The circumstances in ports across the world, including the United States and Europe, have normalized. We anticipate certain effects on terminal operations in China due to the forthcoming fog season. In 20 years, equipment will become scarce, especially in northern China.
Global Schedule Reliability

Schedule reliability continues its upward trend.
Asia
There is adequate room between Asia and North America, but the USEC network is significantly unbalanced. We are keeping a careful eye on the productivity situation at the Los Angeles and Long Beach terminals in light of the potential for a labor shortage. The terminal seems to be functioning normally so far.
In April, there was a significant rise in the price of both ECSA and WCSA due to high demand.

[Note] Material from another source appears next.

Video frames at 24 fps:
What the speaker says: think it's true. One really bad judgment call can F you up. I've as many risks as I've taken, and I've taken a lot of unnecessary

March saw an increase in demand across all destination markets in Europe, portending continued expansion in Q2 and a return to typical summer peak seasons.
Europe
Demand remains under stress as a result of shifting consumer habits. Some sectors are showing signs that production could increase again, but overall output has yet to catch up with projections. Coasts stay clean, and keeping to schedules keeps getting better.
North America
Carriers continue to price in order to win business, even though demand is low and there isn’t a real peak season. Rate cuts have slowed on the U.S. West Coast (USWC), while the U.S. East Coast (USEC) is still seeing more rate cuts.

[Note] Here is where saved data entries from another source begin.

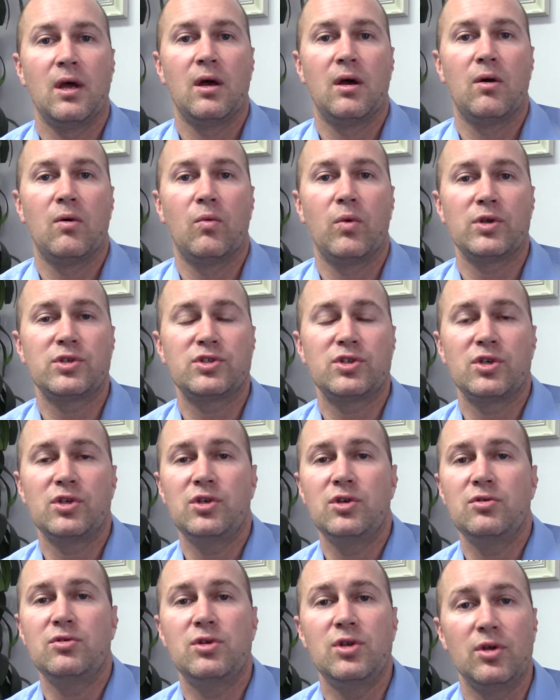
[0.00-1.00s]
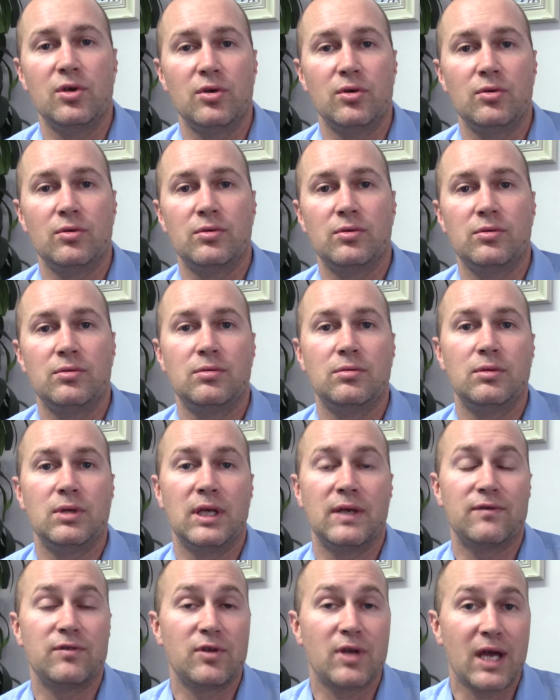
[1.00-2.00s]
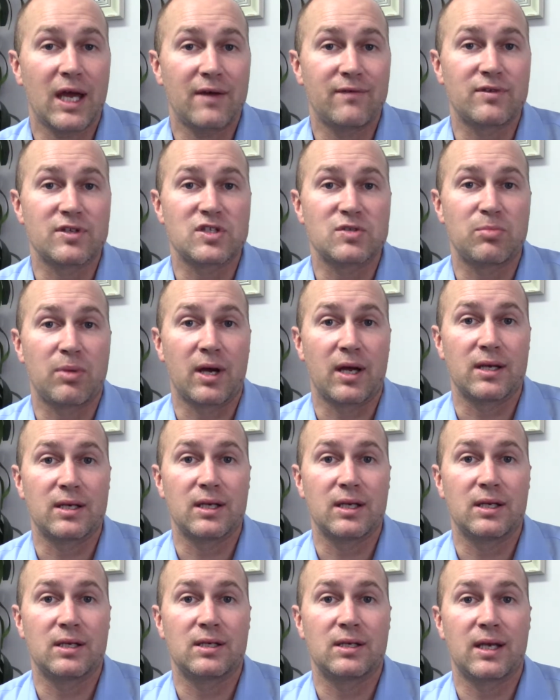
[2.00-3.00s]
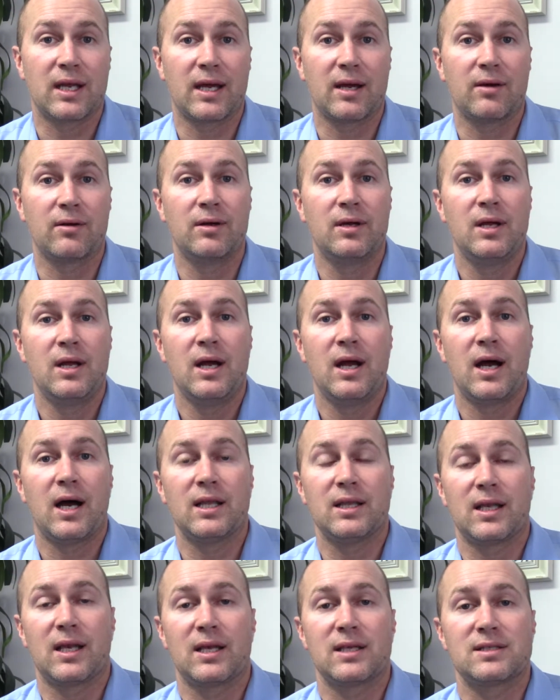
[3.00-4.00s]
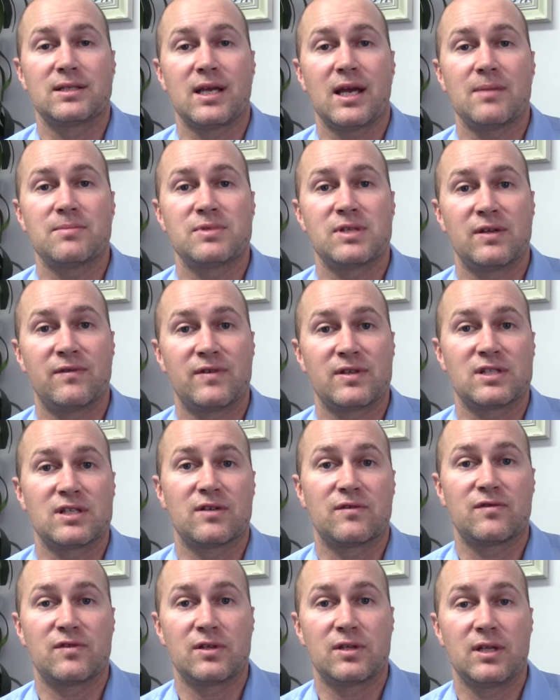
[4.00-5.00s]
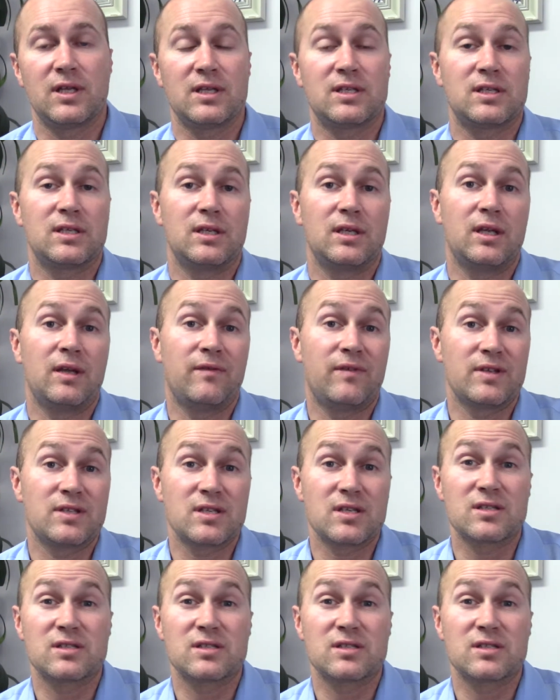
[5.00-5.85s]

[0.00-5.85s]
what should you do if you have a spondy? Now, a lot of times, if it's a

Overall, there is room on both sides because capacity has been steadily going up and demand has stayed below what it was in 2021 and 2022. Now that there are more ships and carriers on the market, there is a lot of supply, and shipping lines are looking for more goods to fill the extra space. You can expect the situation to continue past Q2 2023.
Air Freight Update
- Low demand volumes stayed the same.
- The global PMI index is low, but the index for emerging countries is high.
- Capacity is still enough, even though passenger numbers are low right now; belly space has grown along with passenger travel.

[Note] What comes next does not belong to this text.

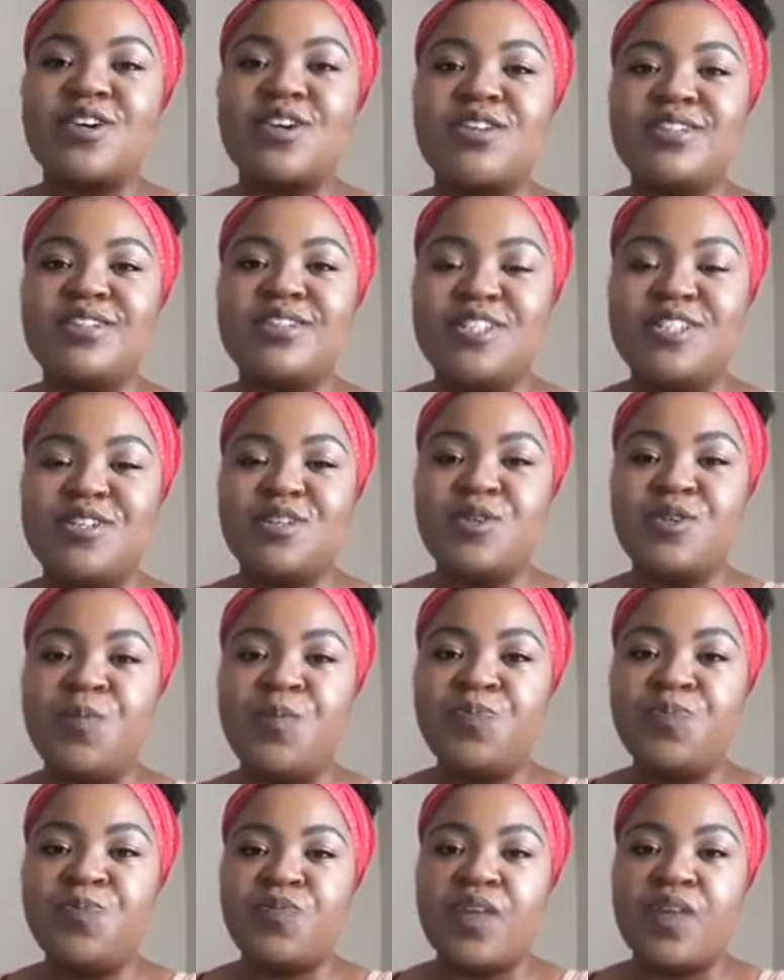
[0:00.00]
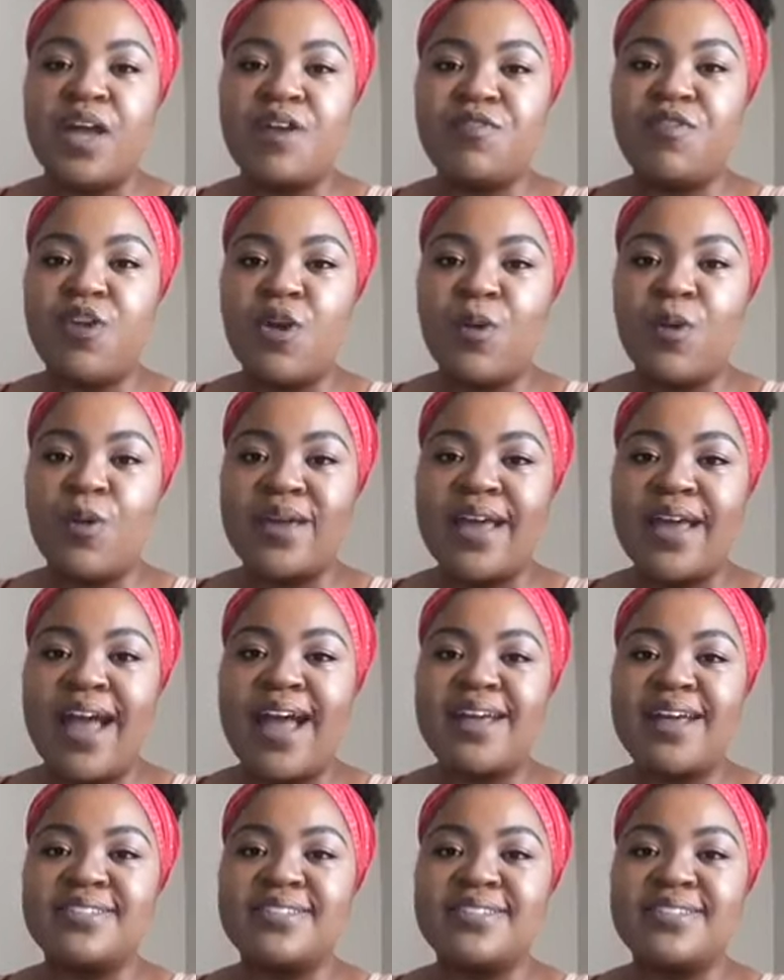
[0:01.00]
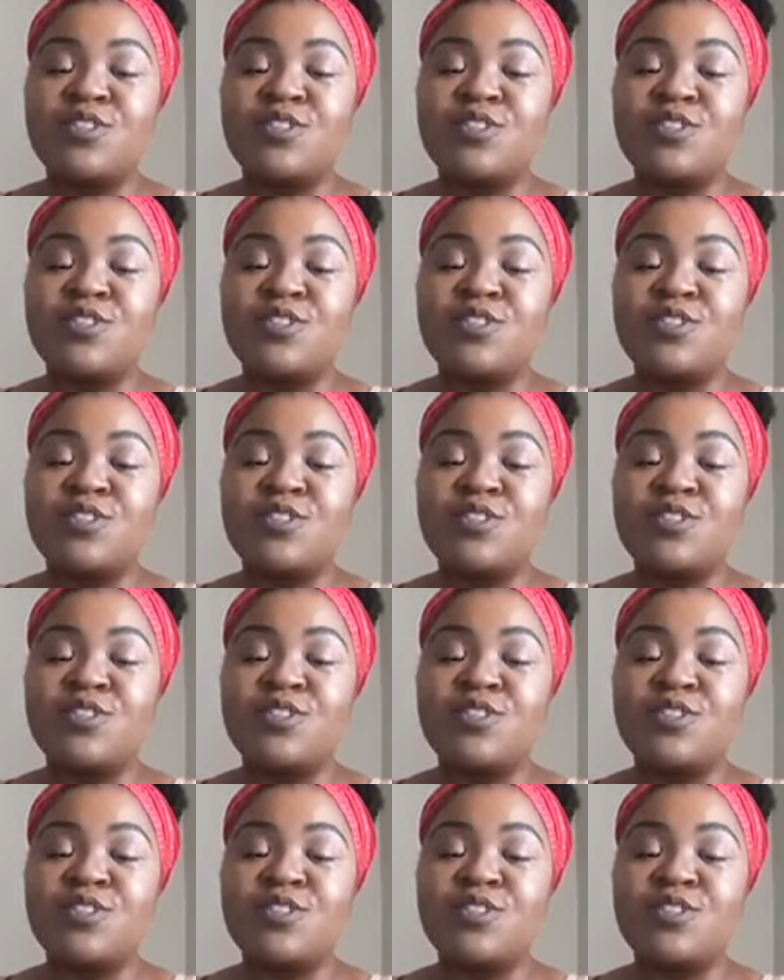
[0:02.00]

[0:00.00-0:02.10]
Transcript: continue uh, following us.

- Most trade lanes have a competitive spot market; ad hoc and charter rates have gone up a little.
- Long-term rates should become more stable by the middle of 2023.
Asia
Freighter capacity is being cut back, especially on the Transpacific, because low sell rates and high fuel costs make them lose money. This will keep going on if the rate and cost of fuel don’t go down. In Q3, when new products come out and the economy gets better, demand is likely to rise again.
North America
The market keeps getting weaker in both ways, and demand keeps going down. US airlines will add a lot of seats to their summer schedules. Demand is expected to pick back up in Q3, thanks to new product launches and a better economy, which will cause both volume and prices to rise.

Freight Market and Amazon News
Amazon Plans to Generate Photos and Videos for Advertisers Using AI
Amazon plans to automate the production of visual content with the help of AI so that it can supply advertisers with unique and interesting materials for use in their ads. Amazon is committed to enhancing its advertising capabilities and providing a more streamlined and tailored experience for its advertising partners, as seen by this new initiative.
Source: https://www.theinformation.com/articles/amazon-plans-to-generate-photos-and-videos-for-advertisers-using-ai
Amazon Overhauls Delivery Network to Dispatch Packages Faster, More Cheaply
Amazon has implemented a comprehensive overhaul of its delivery network to achieve faster and more cost-effective package dispatch. The company’s extensive revamp involves streamlining operations, leveraging technology, and optimizing logistics processes. By making these changes, Amazon aims to improve its overall delivery speed and reduce costs, ensuring a more efficient and affordable experience for its customers.